Em relação a tudo o que nos é desconhecido criamos ideias muitas vezes apressadas e a que damos a importância de verdades adquiridas. Será importante que analisamos alguns dos mitos que socialmente se apresentam com um peso grande na relação das pessoas ouvintes com as pessoas surdas.

 

 

Mitos Realidades
"Para que é que eu lhe falo se ele não me ouve? A criança precisa sempre de viver num clima de comunicação, tanto oral como não oral, o mais natural e feliz.
A pessoa surda é uma pessoa sem linguagem Ter uma linguagem diferente não é o mesmo que não ter linguagem. A linguagem está na natureza do homem. A pessoa surda, de uma maneira que lhe é própria, comunica. Importa que nos ponhamos à escuta.
A criança surda que usa aparelho auditivo ouve tão bem como qualquer pessoa ouvinte. A criança surda quando usa aparelho ouve melhor a linguagem oral mas não significa que assim passe a ter uma audição perfeita.
Um surdo quando fala, entende e satisfaz assim as suas necessidades de pessoa que comunica. Quando um surdo nem sempre manipula totalmente o processo da palavra e não é só através dela que se expressará da forma mais completa e satisfará as suas necessidades de comunicação.
A criança surda é fisicamente agressiva. A forma gestual, mímica e corporal de comunicação pode levar a exprimir que se está em desacordo, aborrecido ou zangado de uma forma, para nós, mais agressiva, porque tem que ser expressa rápida e fisicamente. Isto não quer dizer que a criança seja mais agressiva. Outras crianças utilizam palavrões cuja agressividade pode ser idêntica ou maior. 
O surdo é desconfiado. Se o interlocutor não for claro e não a esclarecer sobre o que se está a passar à sua volta, é difícil para a pessoa surda estar confiante.

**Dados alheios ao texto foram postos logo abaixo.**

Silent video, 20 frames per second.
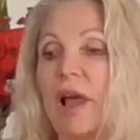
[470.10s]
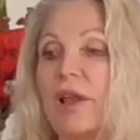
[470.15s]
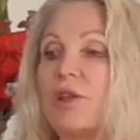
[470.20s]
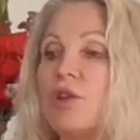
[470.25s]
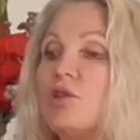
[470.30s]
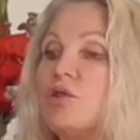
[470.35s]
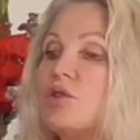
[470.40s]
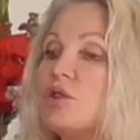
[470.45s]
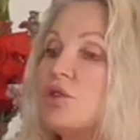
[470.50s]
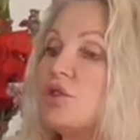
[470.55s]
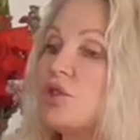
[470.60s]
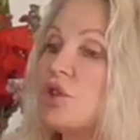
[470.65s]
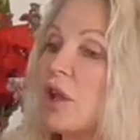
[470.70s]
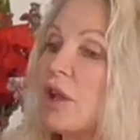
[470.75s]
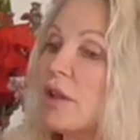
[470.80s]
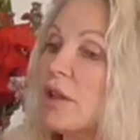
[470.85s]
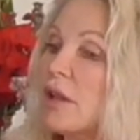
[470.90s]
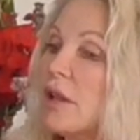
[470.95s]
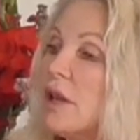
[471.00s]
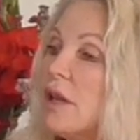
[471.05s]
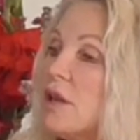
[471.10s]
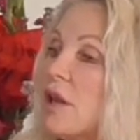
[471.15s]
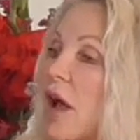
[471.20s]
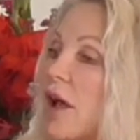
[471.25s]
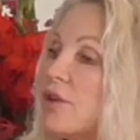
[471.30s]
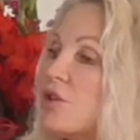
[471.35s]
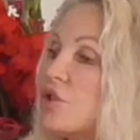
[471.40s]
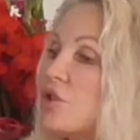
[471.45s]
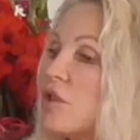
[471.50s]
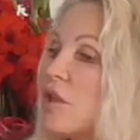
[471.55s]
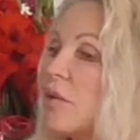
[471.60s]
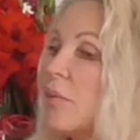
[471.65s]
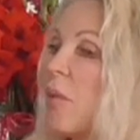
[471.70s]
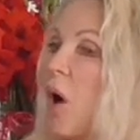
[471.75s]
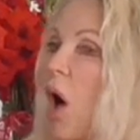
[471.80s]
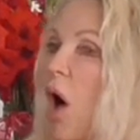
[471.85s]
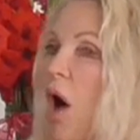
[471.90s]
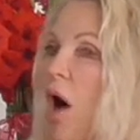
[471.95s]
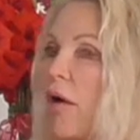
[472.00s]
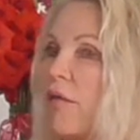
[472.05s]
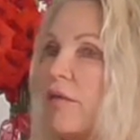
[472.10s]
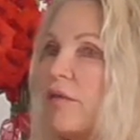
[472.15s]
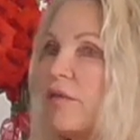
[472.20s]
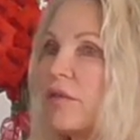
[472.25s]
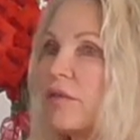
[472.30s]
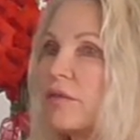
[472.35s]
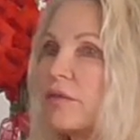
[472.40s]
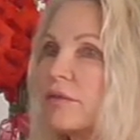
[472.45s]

like you to gently nudge them off.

As crianças surdas que falam mal (ou não fala,) são intelectualmente menos desenvolvidas que as crianças ouvintes. Não se deve confundir domínio da linguagem oral com domínio de pensamento. A criança surda não é obrigatoriamente uma criança com desenvolvimento intelectual afectado.
Todos os surdos fazem facilmente a leitura labial.  Não é fácil fazer leitura labial. É necessário fazer-se uma aprendizagem e a pessoa que fala tem de ser muito clara e sem exageros de adição.

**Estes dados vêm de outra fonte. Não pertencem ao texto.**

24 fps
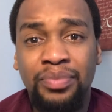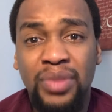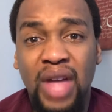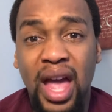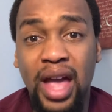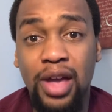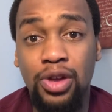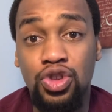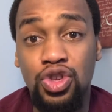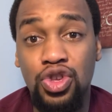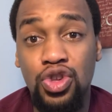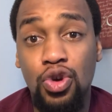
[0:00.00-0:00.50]

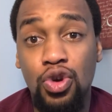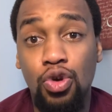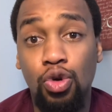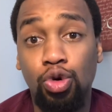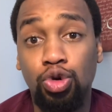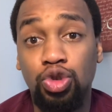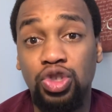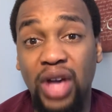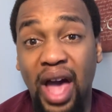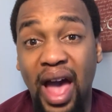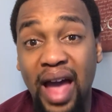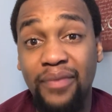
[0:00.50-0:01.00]
and
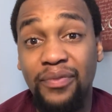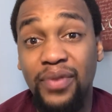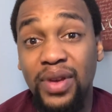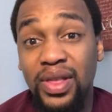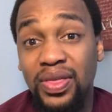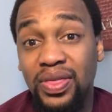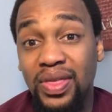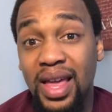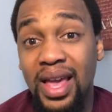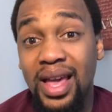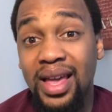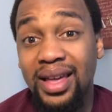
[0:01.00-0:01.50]
use
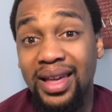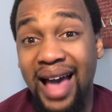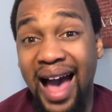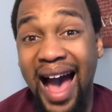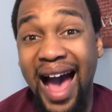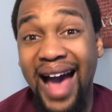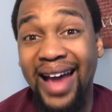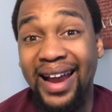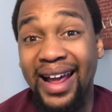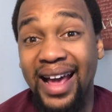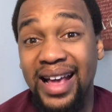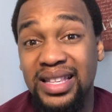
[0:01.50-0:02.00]
everything
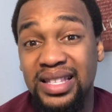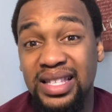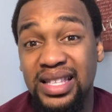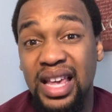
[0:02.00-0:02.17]
God has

" o gesto é tudo"- portanto é fácil entender a linguagem gestual sem aprendizagem. Os gestos não são" transparentes". A relação entre o gesto e o seu significado é muitas vezes lógica mas não é imediata.
A comunicação gestual entre os surdos não é uma língua. A comunicação gestual estabelecida entre surdos tem todos os critérios que definem uma língua.